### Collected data
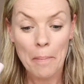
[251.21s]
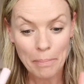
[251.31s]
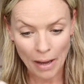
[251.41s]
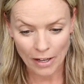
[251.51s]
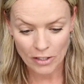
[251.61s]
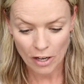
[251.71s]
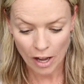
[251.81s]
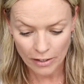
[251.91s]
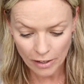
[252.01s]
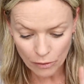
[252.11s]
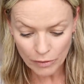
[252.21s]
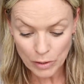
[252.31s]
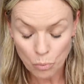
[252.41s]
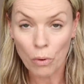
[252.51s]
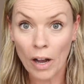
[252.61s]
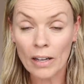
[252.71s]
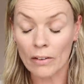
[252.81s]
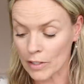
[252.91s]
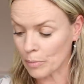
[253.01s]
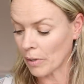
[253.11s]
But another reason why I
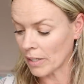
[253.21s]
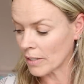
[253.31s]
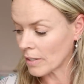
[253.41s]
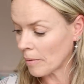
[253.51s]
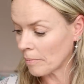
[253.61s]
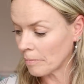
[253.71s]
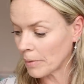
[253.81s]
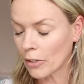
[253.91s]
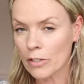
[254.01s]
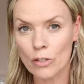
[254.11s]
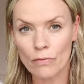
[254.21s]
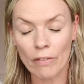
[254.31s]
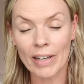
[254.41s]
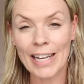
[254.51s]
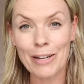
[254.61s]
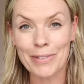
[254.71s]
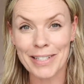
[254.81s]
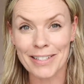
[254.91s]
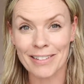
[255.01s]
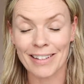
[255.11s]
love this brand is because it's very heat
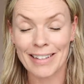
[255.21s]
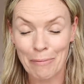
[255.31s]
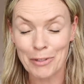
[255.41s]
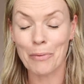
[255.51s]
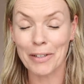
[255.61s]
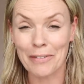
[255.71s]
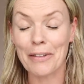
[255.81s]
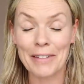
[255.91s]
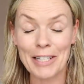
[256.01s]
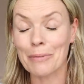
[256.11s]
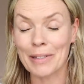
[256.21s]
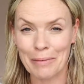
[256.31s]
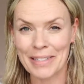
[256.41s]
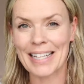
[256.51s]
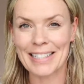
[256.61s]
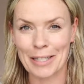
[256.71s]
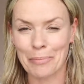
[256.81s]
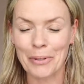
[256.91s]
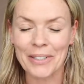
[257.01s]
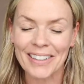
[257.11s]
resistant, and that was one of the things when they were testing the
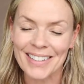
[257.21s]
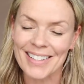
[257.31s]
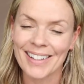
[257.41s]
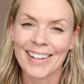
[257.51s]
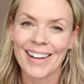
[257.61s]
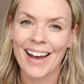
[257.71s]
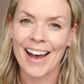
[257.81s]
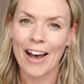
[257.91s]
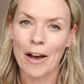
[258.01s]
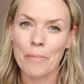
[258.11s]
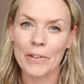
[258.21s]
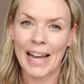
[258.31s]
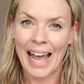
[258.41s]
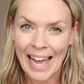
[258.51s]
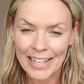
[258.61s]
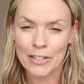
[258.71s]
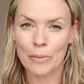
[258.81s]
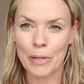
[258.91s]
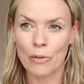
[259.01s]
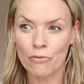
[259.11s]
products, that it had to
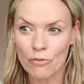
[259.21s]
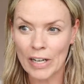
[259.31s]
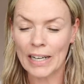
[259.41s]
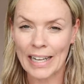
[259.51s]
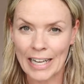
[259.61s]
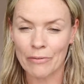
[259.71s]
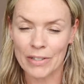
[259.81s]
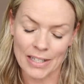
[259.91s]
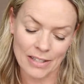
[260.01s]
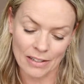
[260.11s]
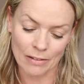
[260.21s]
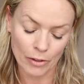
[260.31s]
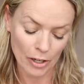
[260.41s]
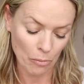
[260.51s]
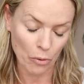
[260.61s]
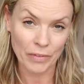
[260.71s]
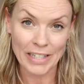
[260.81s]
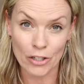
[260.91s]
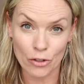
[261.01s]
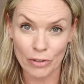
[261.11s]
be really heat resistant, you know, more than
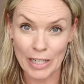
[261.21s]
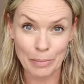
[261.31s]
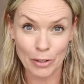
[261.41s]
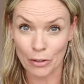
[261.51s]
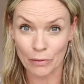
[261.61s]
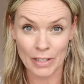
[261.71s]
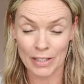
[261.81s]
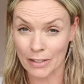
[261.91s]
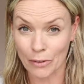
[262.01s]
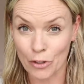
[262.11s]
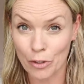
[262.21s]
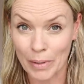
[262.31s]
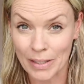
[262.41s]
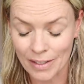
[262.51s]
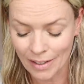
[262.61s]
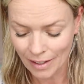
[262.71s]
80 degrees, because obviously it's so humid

### Exercise goal
Word for word, quote the lines above. Omit the pictures.

### Result below
[251.21s]
[251.31s]
[251.41s]
[251.51s]
[251.61s]
[251.71s]
[251.81s]
[251.91s]
[252.01s]
[252.11s]
[252.21s]
[252.31s]
[252.41s]
[252.51s]
[252.61s]
[252.71s]
[252.81s]
[252.91s]
[253.01s]
[253.11s]
But another reason why I
[253.21s]
[253.31s]
[253.41s]
[253.51s]
[253.61s]
[253.71s]
[253.81s]
[253.91s]
[254.01s]
[254.11s]
[254.21s]
[254.31s]
[254.41s]
[254.51s]
[254.61s]
[254.71s]
[254.81s]
[254.91s]
[255.01s]
[255.11s]
love this brand is because it's very heat
[255.21s]
[255.31s]
[255.41s]
[255.51s]
[255.61s]
[255.71s]
[255.81s]
[255.91s]
[256.01s]
[256.11s]
[256.21s]
[256.31s]
[256.41s]
[256.51s]
[256.61s]
[256.71s]
[256.81s]
[256.91s]
[257.01s]
[257.11s]
resistant, and that was one of the things when they were testing the
[257.21s]
[257.31s]
[257.41s]
[257.51s]
[257.61s]
[257.71s]
[257.81s]
[257.91s]
[258.01s]
[258.11s]
[258.21s]
[258.31s]
[258.41s]
[258.51s]
[258.61s]
[258.71s]
[258.81s]
[258.91s]
[259.01s]
[259.11s]
products, that it had to
[259.21s]
[259.31s]
[259.41s]
[259.51s]
[259.61s]
[259.71s]
[259.81s]
[259.91s]
[260.01s]
[260.11s]
[260.21s]
[260.31s]
[260.41s]
[260.51s]
[260.61s]
[260.71s]
[260.81s]
[260.91s]
[261.01s]
[261.11s]
be really heat resistant, you know, more than
[261.21s]
[261.31s]
[261.41s]
[261.51s]
[261.61s]
[261.71s]
[261.81s]
[261.91s]
[262.01s]
[262.11s]
[262.21s]
[262.31s]
[262.41s]
[262.51s]
[262.61s]
[262.71s]
80 degrees, because obviously it's so humid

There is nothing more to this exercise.